Eve Cote found her storytelling voice at Brise-bise in Gaspé

Eve Cote found her storytelling voice at Brise-bise in Gaspé

eve cote says her storytelling talent surfaced when she started working in customer service, and she traced that instinct back to a server job at the Brise-bise in Gaspé. Asked by France Beaudoin when she realized she could tell a story, the humorist described a workplace where making customers laugh came quickly.

Brise-bise in Gaspé

“Quand j’ai commencé à travailler comme serveuse au Brise-bise, à Gaspé, c’était comme facile. Un client me disait quelque chose, et pop, pop, pop, je les faisais rire. J’étais super bonne, j’étais vite,” Côté said. It is the clearest answer in the segment to a simple career question: the stagecraft came out of service work, not the other way around.

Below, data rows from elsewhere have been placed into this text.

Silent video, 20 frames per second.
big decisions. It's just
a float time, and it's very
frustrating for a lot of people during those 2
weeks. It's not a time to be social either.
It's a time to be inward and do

The setting matters because the anecdote lands inside a one-hour segment built around Côté’s voice, not a broad career retrospective. That gives the exchange a practical edge for anyone trying to understand how a humorist develops timing: she was describing repetition, quick reactions, and the kind of back-and-forth that rewards speed more than polish.

Provigo and the cash register

Côté also said she worked as a cashier at Provigo, where she said she loved the job. Her second quote turned the memory into a physical one: “J’étais quick! Je me suis déchiré une cuisse à sauter par-dessus la caisse pour aller chercher un prix parce que le commis en épicerie était trop slow!”

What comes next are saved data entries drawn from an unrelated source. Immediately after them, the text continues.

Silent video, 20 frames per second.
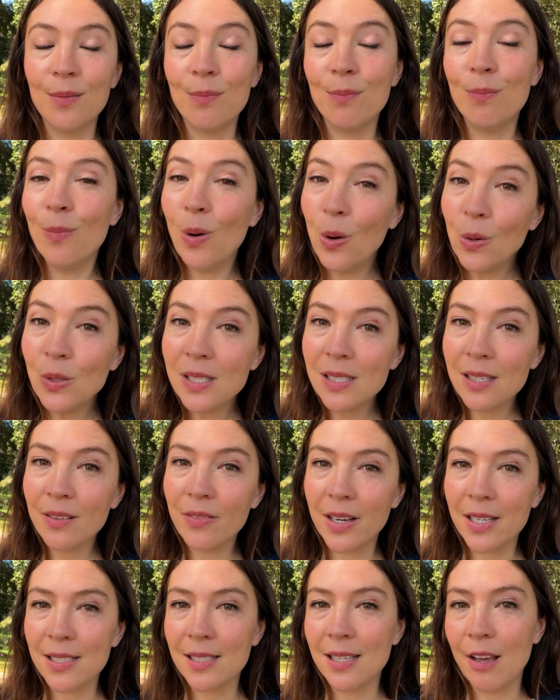Most of
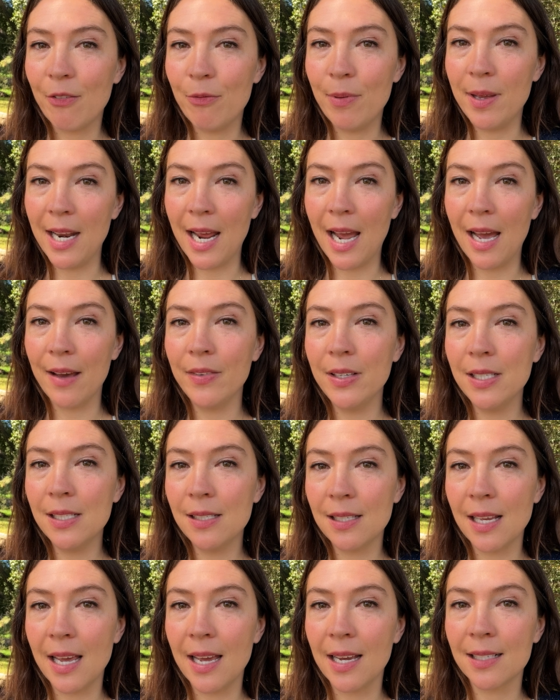us have been having
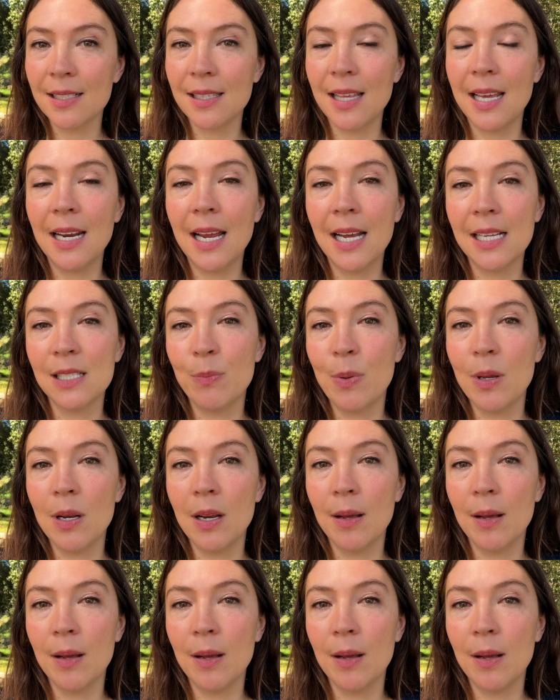sex that has been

That injury adds the story’s friction point. The same quick reflexes that helped her make customers laugh also pushed her into a split-second move at the register, and the result was a thigh injury. For a reader trying to map where her performance style came from, that detail is more useful than a generic origin story: it shows speed, improvisation, and a willingness to act before the moment passes.

France Beaudoin’s question

Beaudoin’s question set the whole exchange in motion, and Côté answered with two customer-service jobs that taught her how to read people fast. She pointed first to the Brise-bise in Gaspé, then to Provigo, connecting storytelling to work where the audience was standing right in front of her.

The clean takeaway is that Côté did not describe storytelling as a sudden gift that arrived onstage. She tied it to service work, where a joke, a pace shift, or a quick response could change the room in seconds — exactly the kind of training that fits a humorist who still sounds like she is talking to a customer across a counter.